Supplied entries =

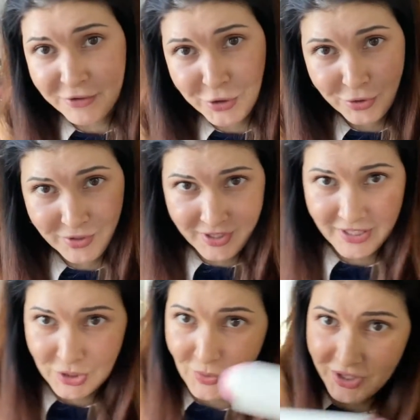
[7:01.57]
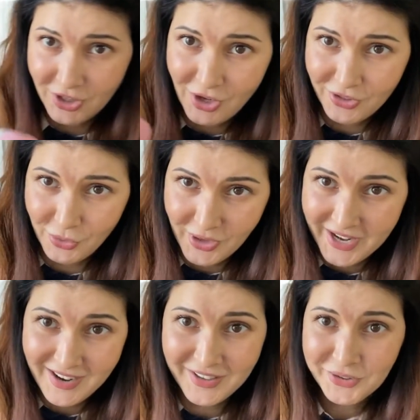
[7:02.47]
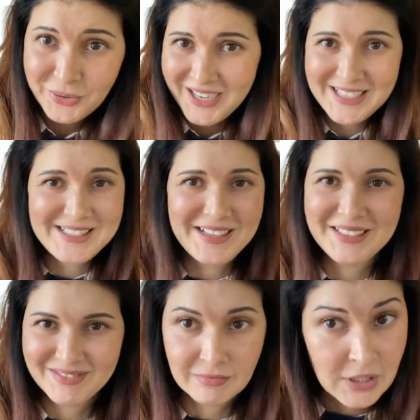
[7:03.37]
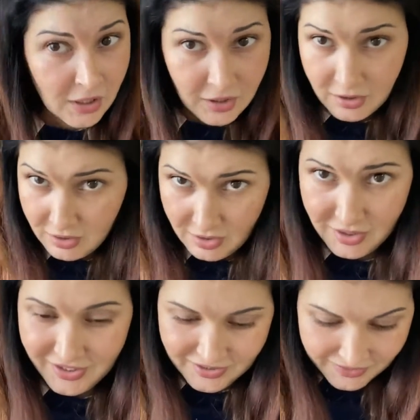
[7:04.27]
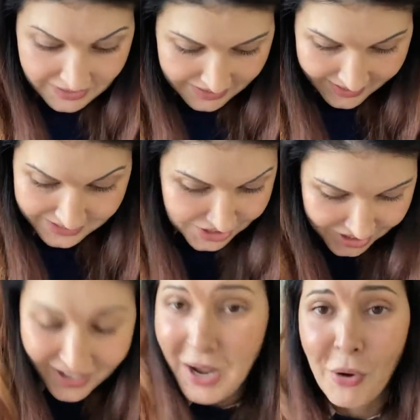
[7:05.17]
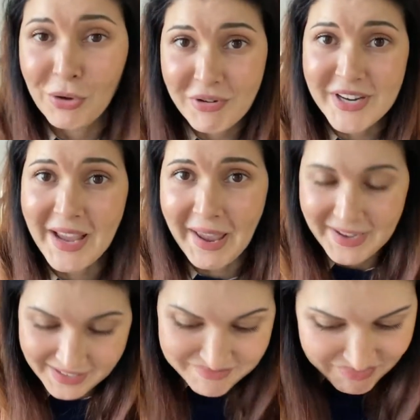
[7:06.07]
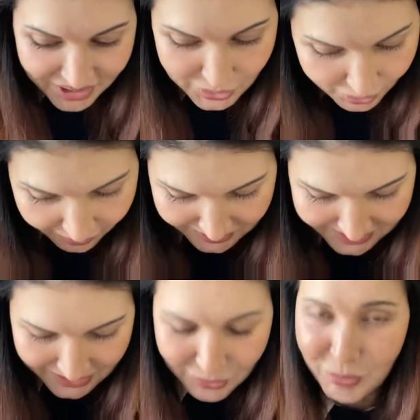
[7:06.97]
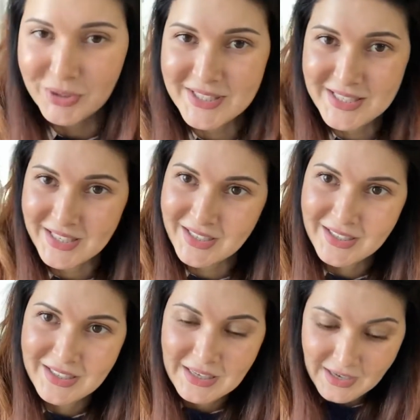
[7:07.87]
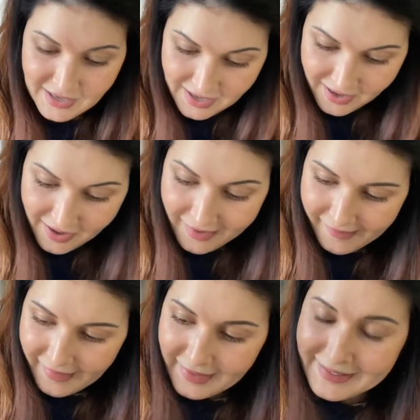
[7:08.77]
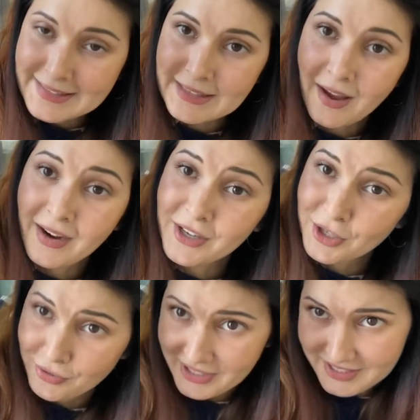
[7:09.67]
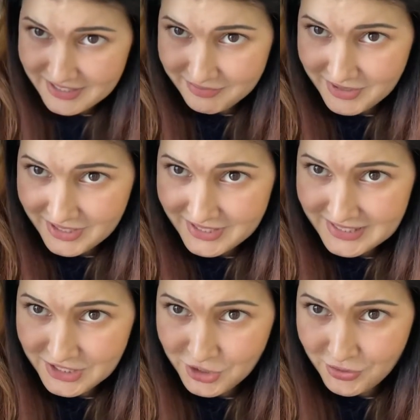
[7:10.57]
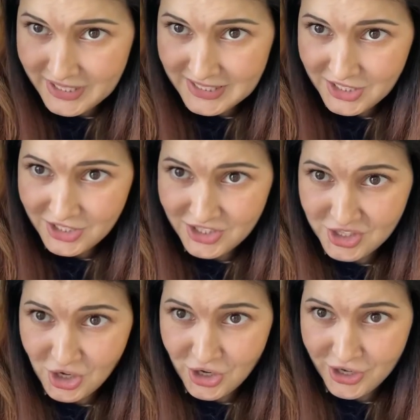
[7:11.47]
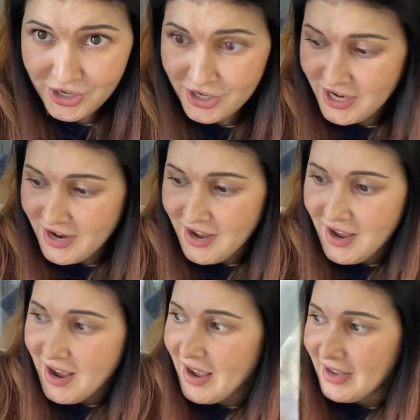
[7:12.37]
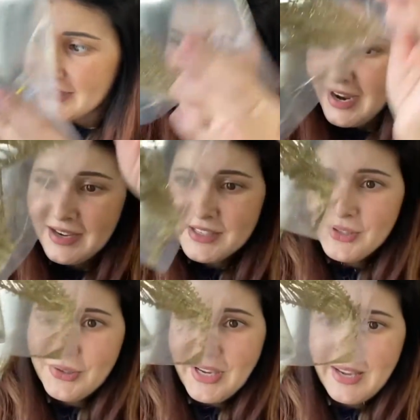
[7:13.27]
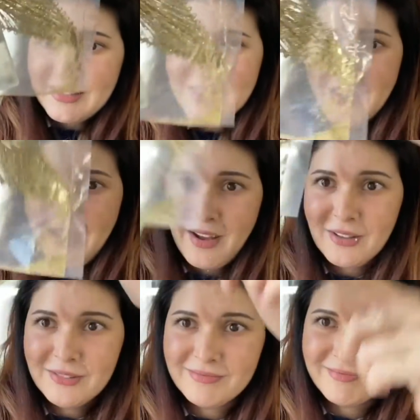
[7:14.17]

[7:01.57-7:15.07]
to use this one along the way. Otherwise, like, oh, I already hate it, but we will see, we will see. It's a Christmas tree star. And as you can tell,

Task to carry out = Where an entry holds a picture, drop it and transcribe everything else exactly.

Your response =
[7:01.57]
[7:02.47]
[7:03.37]
[7:04.27]
[7:05.17]
[7:06.07]
[7:06.97]
[7:07.87]
[7:08.77]
[7:09.67]
[7:10.57]
[7:11.47]
[7:12.37]
[7:13.27]
[7:14.17]

[7:01.57-7:15.07]
to use this one along the way. Otherwise, like, oh, I already hate it, but we will see, we will see. It's a Christmas tree star. And as you can tell,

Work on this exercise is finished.